Biographical material assembled in honor of his 90th birthday, shows that Dr. Charles W. Eliot:

P: Selected crimson to be Harvard's color. As an undergraduate, Eliot was an oarsman. Just before the big race, he was delegated to get from Boston some insignia by which the Harvard crew might be clearly distinguished from the Yale. He bought nine red bandanas including one for the coxswain.

P: Opposed football on the grounds that physical contact caused unsportsmanlike animosity between opponents.

P: Is the only man on whom an American University has ever conferred an honorary degree of doctor of medicine.

P: Graduated from Harvard at the age of 15, before anyone had ever heard of Lincoln. He became President at 35, when his well-known future pupil, Theodore Roosevelt, was in the cradle.

P: Of him Roosevelt later said: "He is the only man in the world I envy."

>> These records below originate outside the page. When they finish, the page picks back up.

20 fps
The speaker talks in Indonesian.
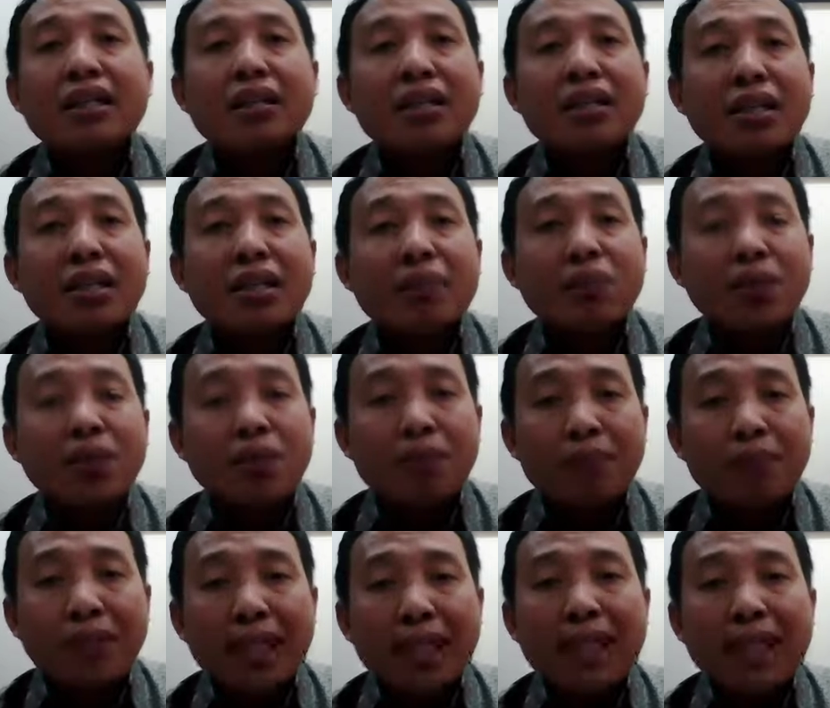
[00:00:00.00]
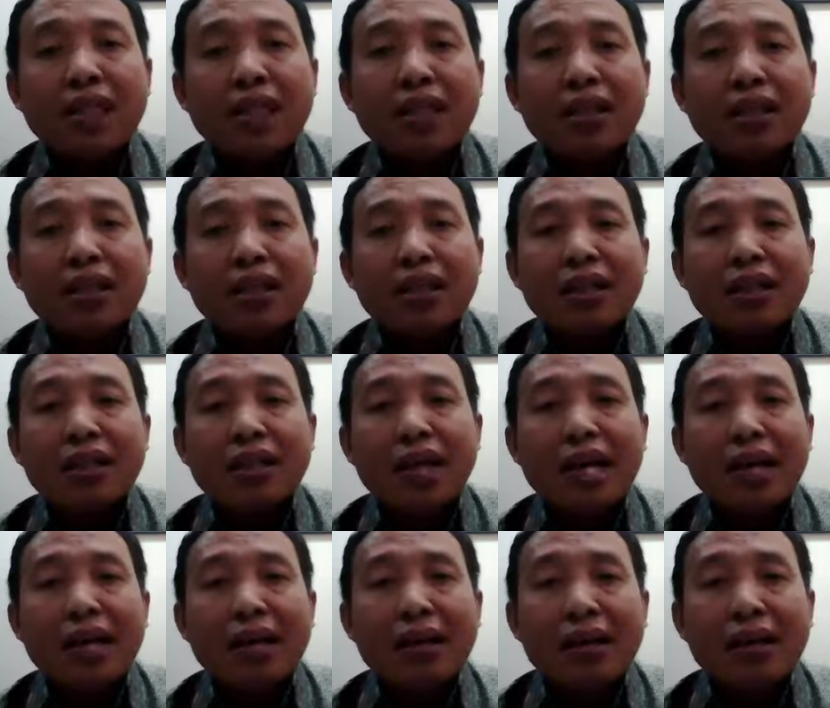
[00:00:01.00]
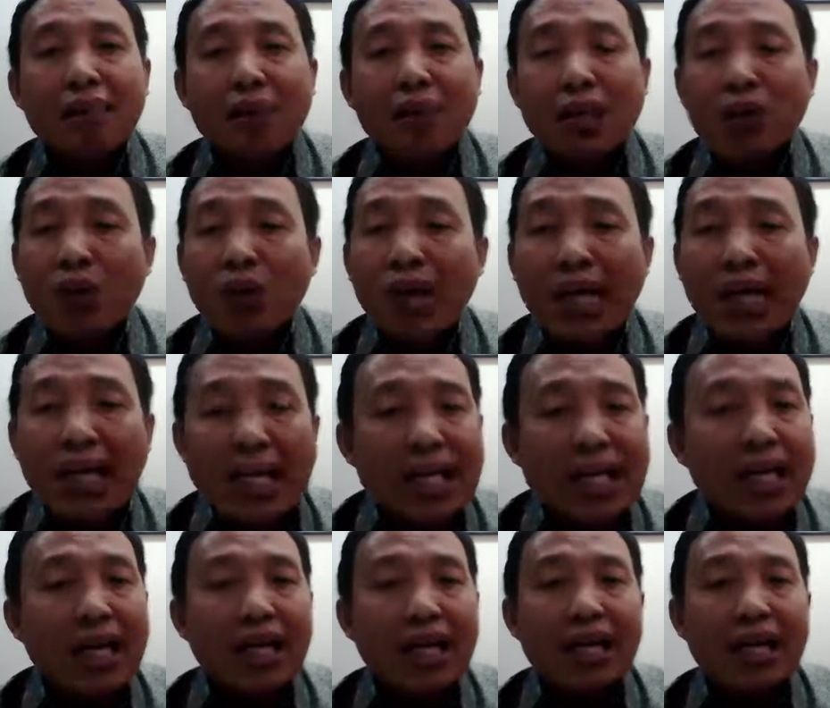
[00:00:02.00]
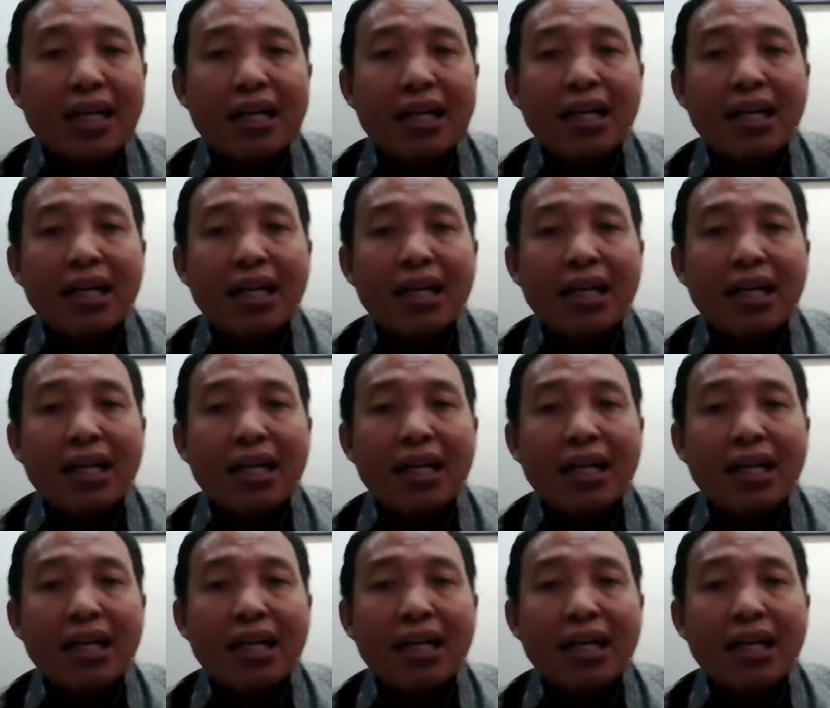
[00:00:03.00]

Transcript: Ibu Yopi, masuk akal nggak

P: Shed tears over the passage in Paradise Lost (Milton) where Adam and Eve are turned out of the garden.

P: Abolished compulsory chapel.

P: Rebuked the great Benjamin F. Butler, Governor of Massachusetts (who had set forth a materialistic view of education), saying: "You must learn the eternal worth of character." There was a roar of applause. The shot hit.

P: Was presented with a purse of $150,000, on his retirement in 1909.

P: Was offered the ambassadorship to Great Britain by President Taft.